While you copy the lines below, skip the pictures and keep the rest exact.

====== Provided records ======

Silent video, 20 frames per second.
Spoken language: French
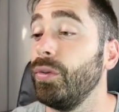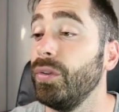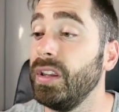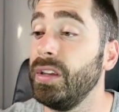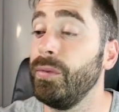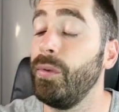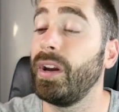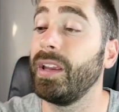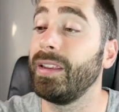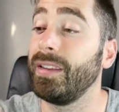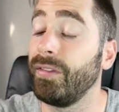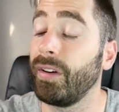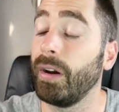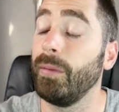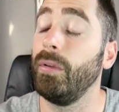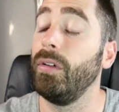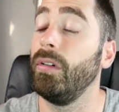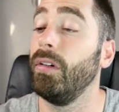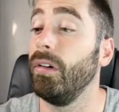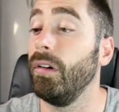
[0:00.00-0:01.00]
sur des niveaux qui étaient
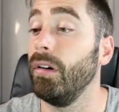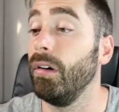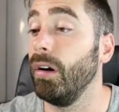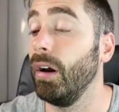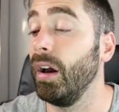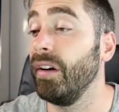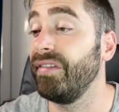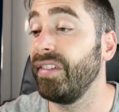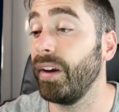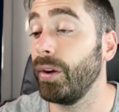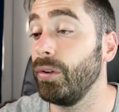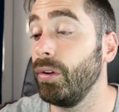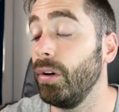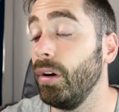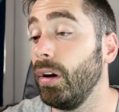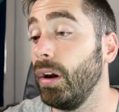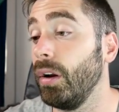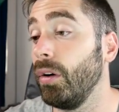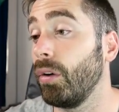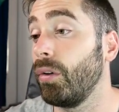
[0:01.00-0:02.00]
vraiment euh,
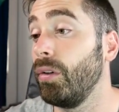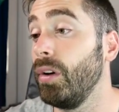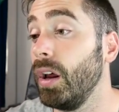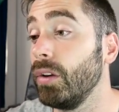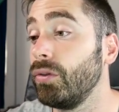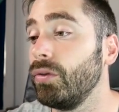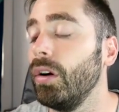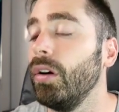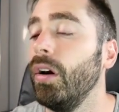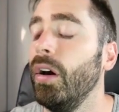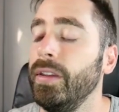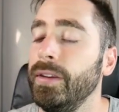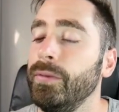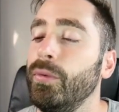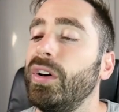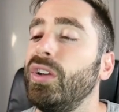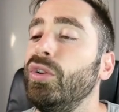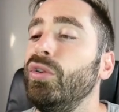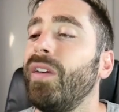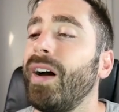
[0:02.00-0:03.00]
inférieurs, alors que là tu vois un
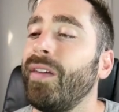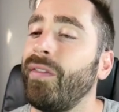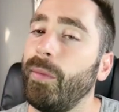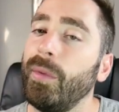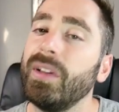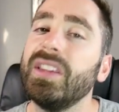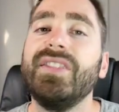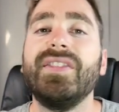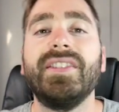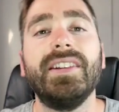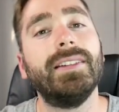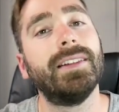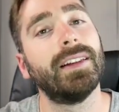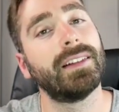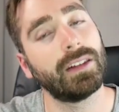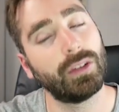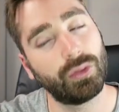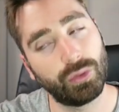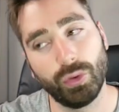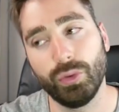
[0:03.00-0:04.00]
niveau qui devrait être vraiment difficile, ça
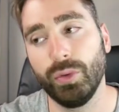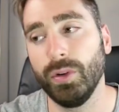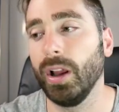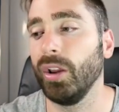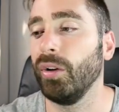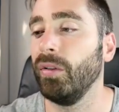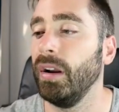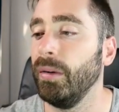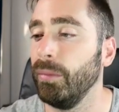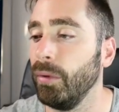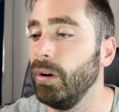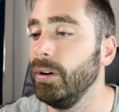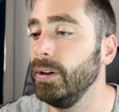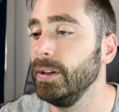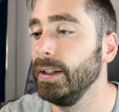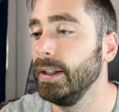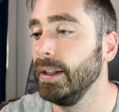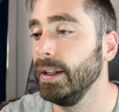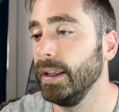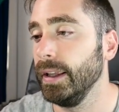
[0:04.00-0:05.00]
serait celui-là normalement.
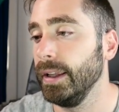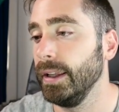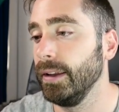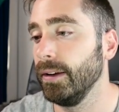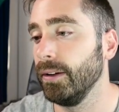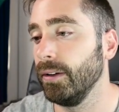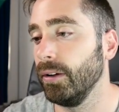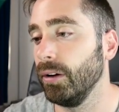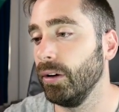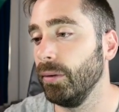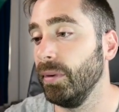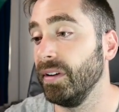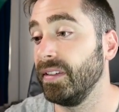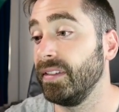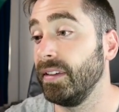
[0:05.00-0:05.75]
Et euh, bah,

======

## Problem solution
Silent video, 20 frames per second.
Spoken language: French
[0:00.00-0:01.00]
sur des niveaux qui étaient
[0:01.00-0:02.00]
vraiment euh,
[0:02.00-0:03.00]
inférieurs, alors que là tu vois un
[0:03.00-0:04.00]
niveau qui devrait être vraiment difficile, ça
[0:04.00-0:05.00]
serait celui-là normalement.
[0:05.00-0:05.75]
Et euh, bah,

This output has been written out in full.